▶ _PROBLEM_:
Copy every entry verbatim and skip the pictures.

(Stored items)

Start of Block

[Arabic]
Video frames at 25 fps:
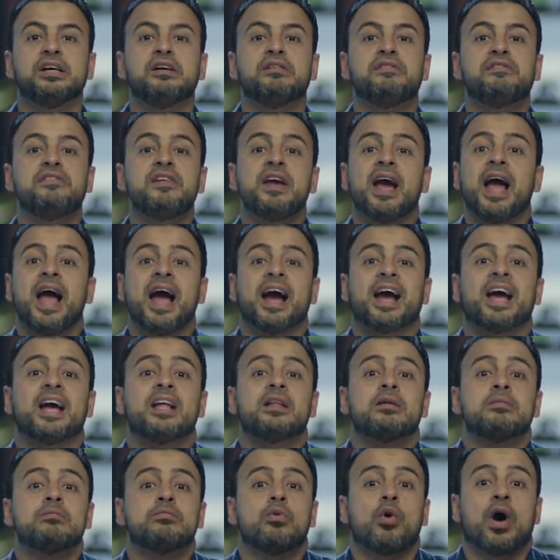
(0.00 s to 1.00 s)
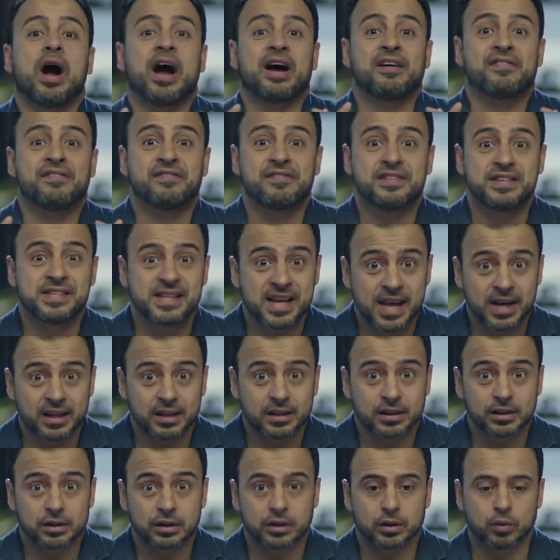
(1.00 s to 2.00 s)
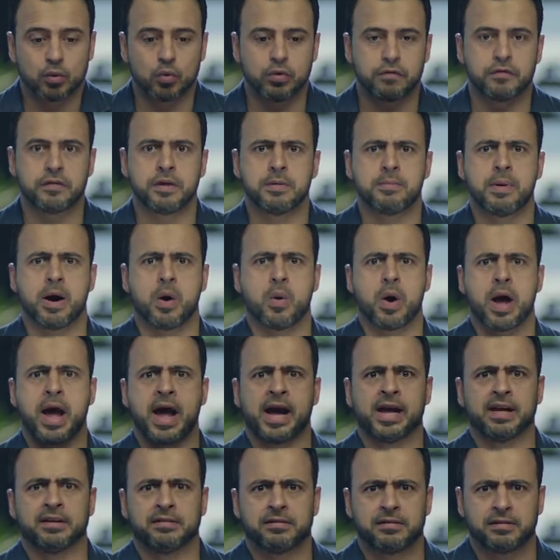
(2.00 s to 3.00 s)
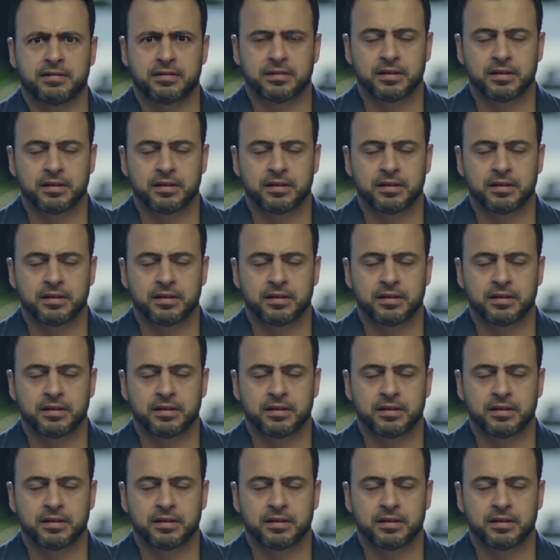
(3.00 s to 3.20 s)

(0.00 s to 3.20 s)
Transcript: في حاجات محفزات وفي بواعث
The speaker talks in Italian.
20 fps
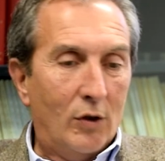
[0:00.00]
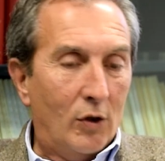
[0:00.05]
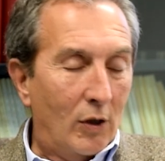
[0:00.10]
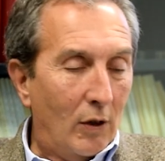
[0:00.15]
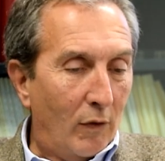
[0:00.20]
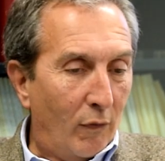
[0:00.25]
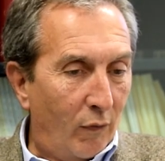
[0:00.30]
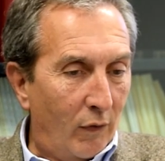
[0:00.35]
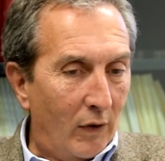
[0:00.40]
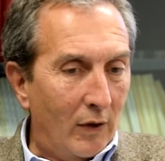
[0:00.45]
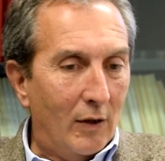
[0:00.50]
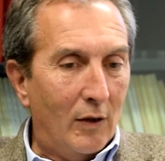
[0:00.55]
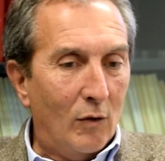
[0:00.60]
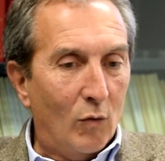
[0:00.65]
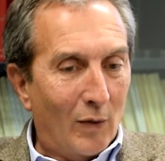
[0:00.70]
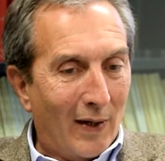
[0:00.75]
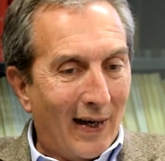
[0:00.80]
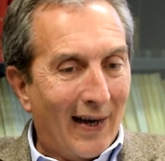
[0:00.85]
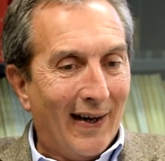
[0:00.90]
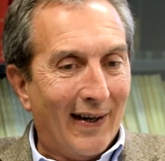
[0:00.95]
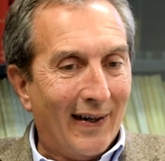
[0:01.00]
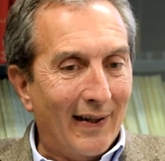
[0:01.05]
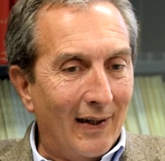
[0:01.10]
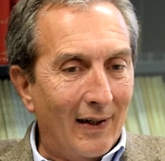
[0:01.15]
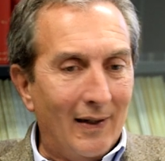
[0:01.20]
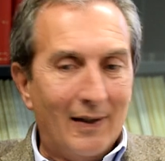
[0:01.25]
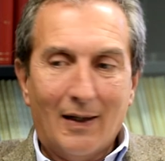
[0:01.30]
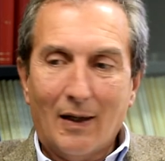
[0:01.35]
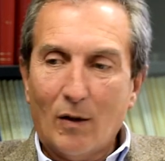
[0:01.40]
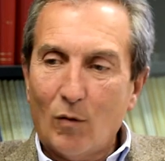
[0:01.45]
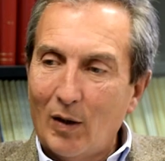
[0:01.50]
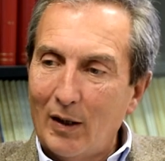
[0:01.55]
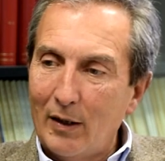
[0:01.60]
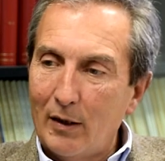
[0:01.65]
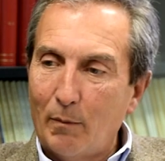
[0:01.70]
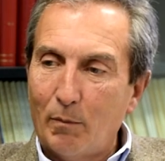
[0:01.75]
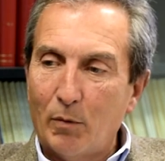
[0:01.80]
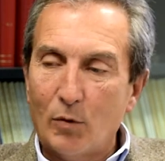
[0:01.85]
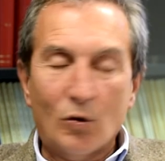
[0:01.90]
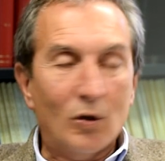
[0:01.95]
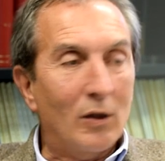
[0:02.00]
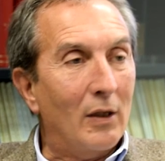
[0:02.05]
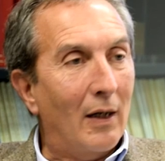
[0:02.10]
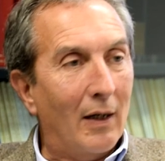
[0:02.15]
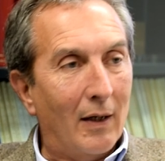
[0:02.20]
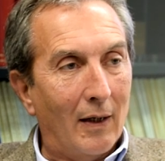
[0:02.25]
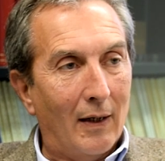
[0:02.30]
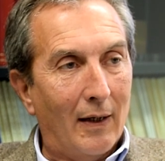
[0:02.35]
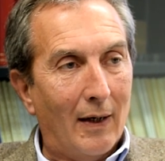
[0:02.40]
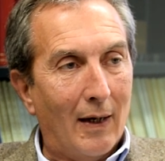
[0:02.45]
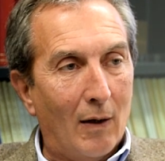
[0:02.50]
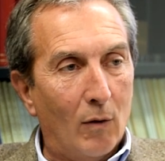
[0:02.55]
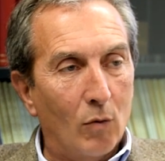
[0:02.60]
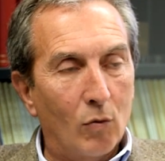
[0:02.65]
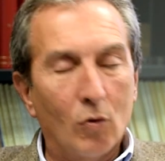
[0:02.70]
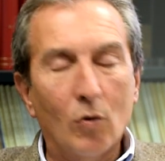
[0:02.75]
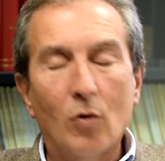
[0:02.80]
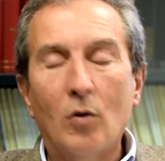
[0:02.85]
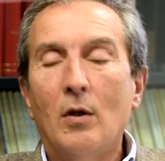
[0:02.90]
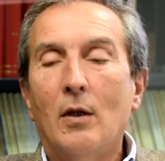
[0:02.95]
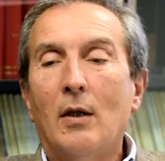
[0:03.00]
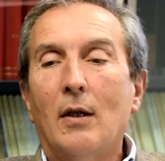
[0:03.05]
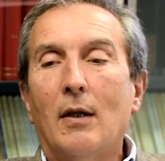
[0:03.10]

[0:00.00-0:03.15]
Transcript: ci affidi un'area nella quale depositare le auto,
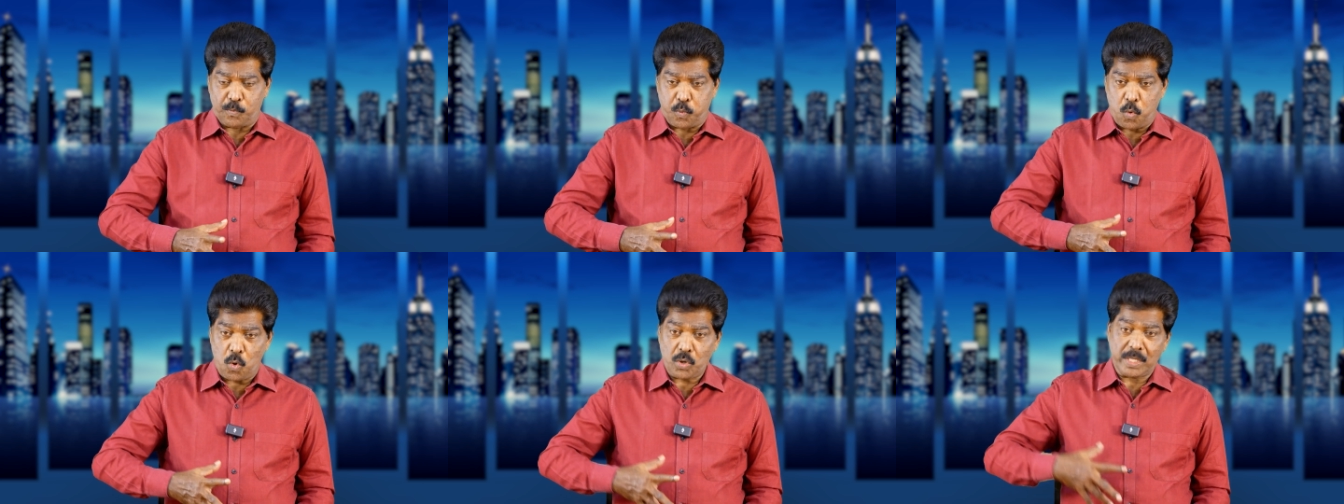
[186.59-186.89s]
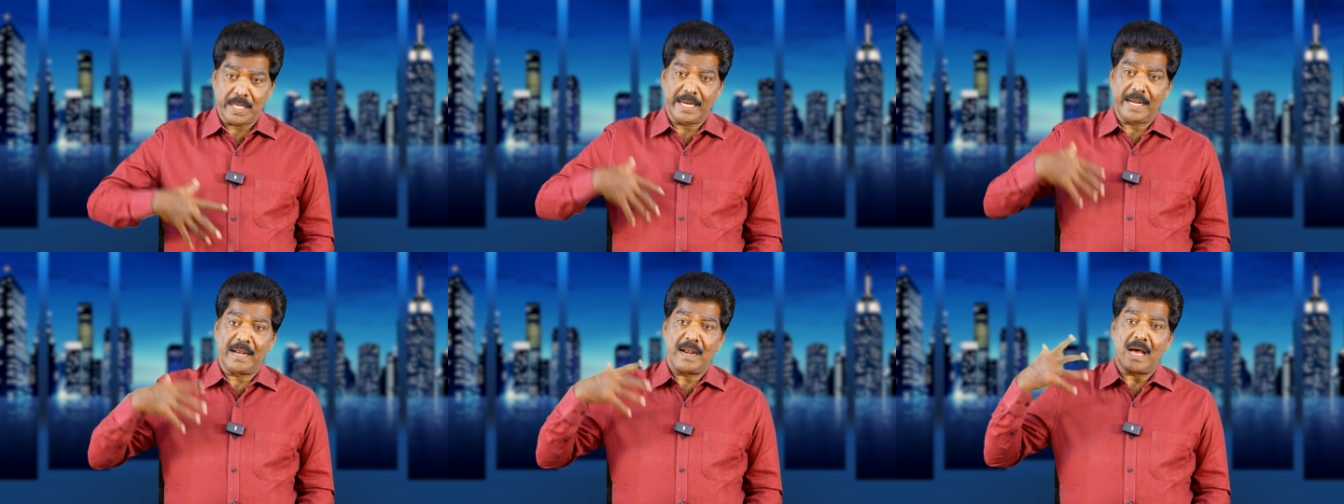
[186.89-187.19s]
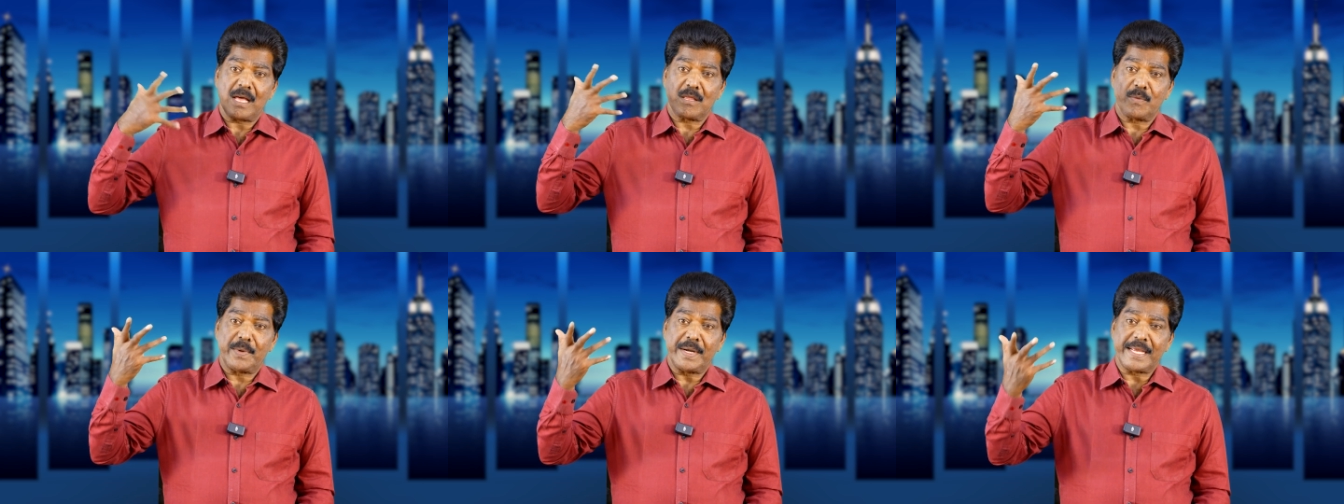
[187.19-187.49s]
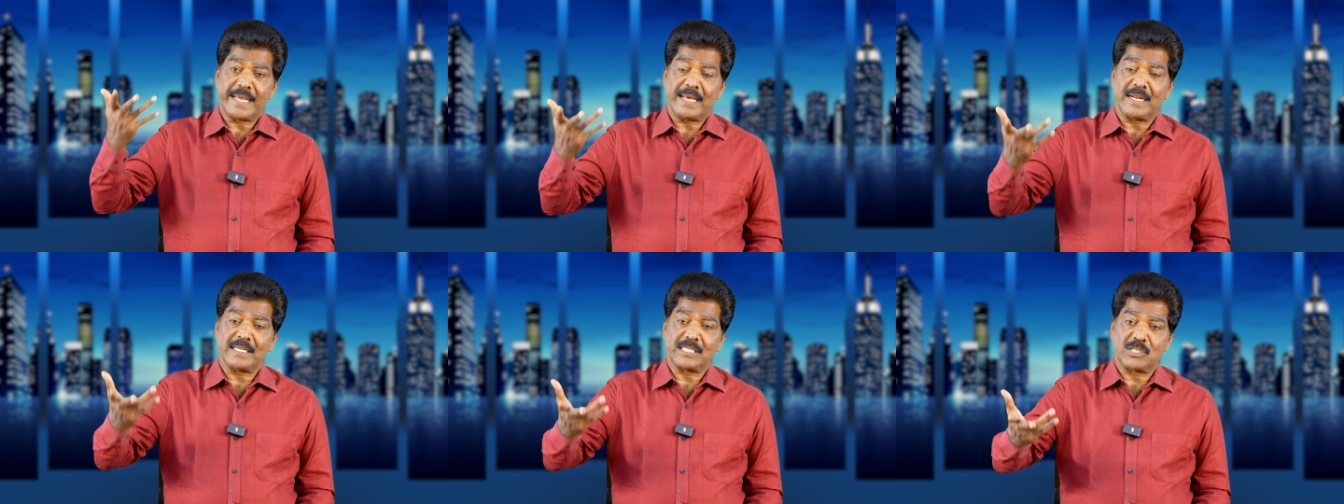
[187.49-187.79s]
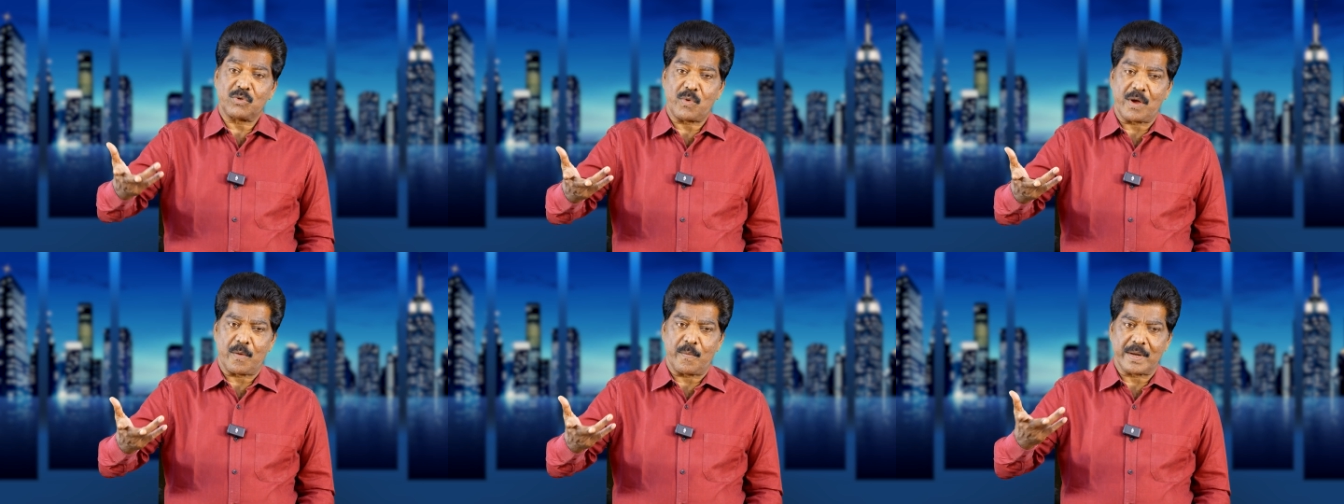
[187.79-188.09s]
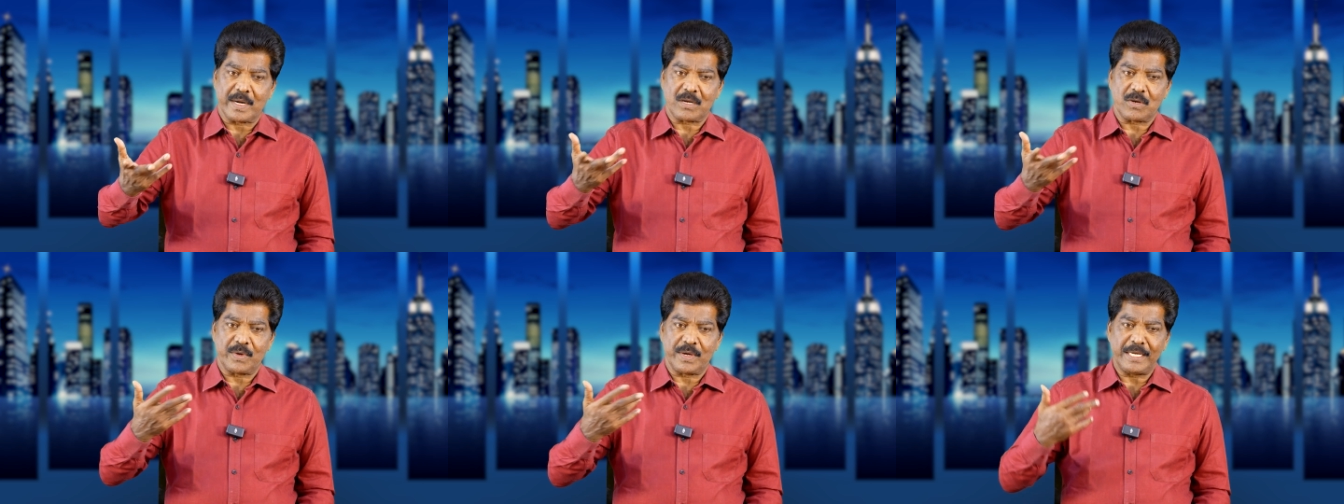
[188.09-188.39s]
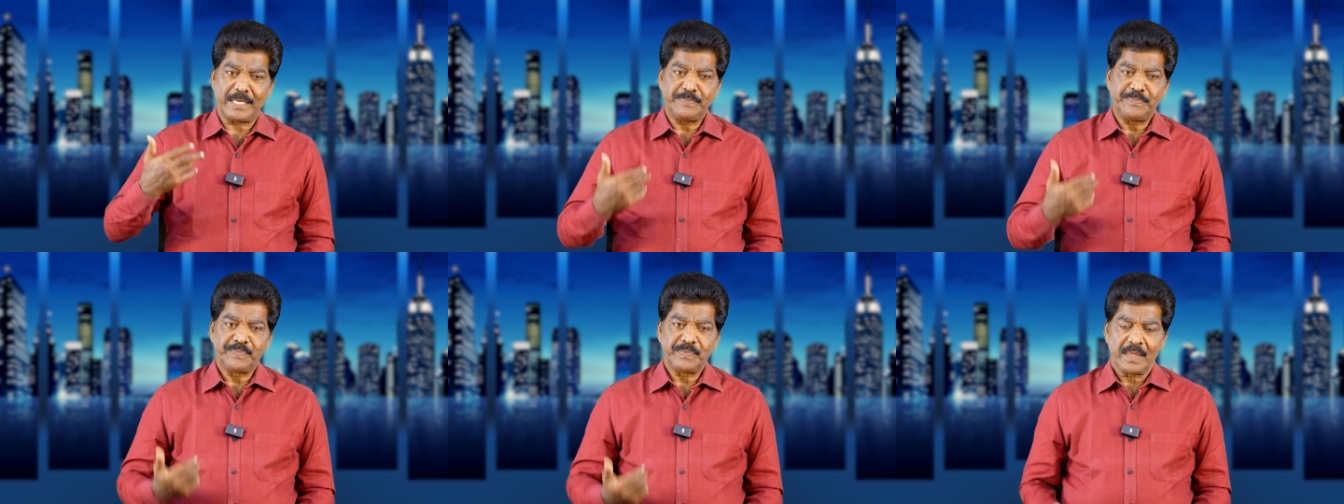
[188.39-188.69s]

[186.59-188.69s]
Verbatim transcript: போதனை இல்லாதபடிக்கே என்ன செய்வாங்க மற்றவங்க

End of Block

▶ _TASK RESPONSE_:
[Arabic]
Video frames at 25 fps:
(0.00 s to 1.00 s)
(1.00 s to 2.00 s)
(2.00 s to 3.00 s)
(3.00 s to 3.20 s)

(0.00 s to 3.20 s)
Transcript: في حاجات محفزات وفي بواعث
The speaker talks in Italian.
20 fps
[0:00.00]
[0:00.05]
[0:00.10]
[0:00.15]
[0:00.20]
[0:00.25]
[0:00.30]
[0:00.35]
[0:00.40]
[0:00.45]
[0:00.50]
[0:00.55]
[0:00.60]
[0:00.65]
[0:00.70]
[0:00.75]
[0:00.80]
[0:00.85]
[0:00.90]
[0:00.95]
[0:01.00]
[0:01.05]
[0:01.10]
[0:01.15]
[0:01.20]
[0:01.25]
[0:01.30]
[0:01.35]
[0:01.40]
[0:01.45]
[0:01.50]
[0:01.55]
[0:01.60]
[0:01.65]
[0:01.70]
[0:01.75]
[0:01.80]
[0:01.85]
[0:01.90]
[0:01.95]
[0:02.00]
[0:02.05]
[0:02.10]
[0:02.15]
[0:02.20]
[0:02.25]
[0:02.30]
[0:02.35]
[0:02.40]
[0:02.45]
[0:02.50]
[0:02.55]
[0:02.60]
[0:02.65]
[0:02.70]
[0:02.75]
[0:02.80]
[0:02.85]
[0:02.90]
[0:02.95]
[0:03.00]
[0:03.05]
[0:03.10]

[0:00.00-0:03.15]
Transcript: ci affidi un'area nella quale depositare le auto,
[186.59-186.89s]
[186.89-187.19s]
[187.19-187.49s]
[187.49-187.79s]
[187.79-188.09s]
[188.09-188.39s]
[188.39-188.69s]

[186.59-188.69s]
Verbatim transcript: போதனை இல்லாதபடிக்கே என்ன செய்வாங்க மற்றவங்க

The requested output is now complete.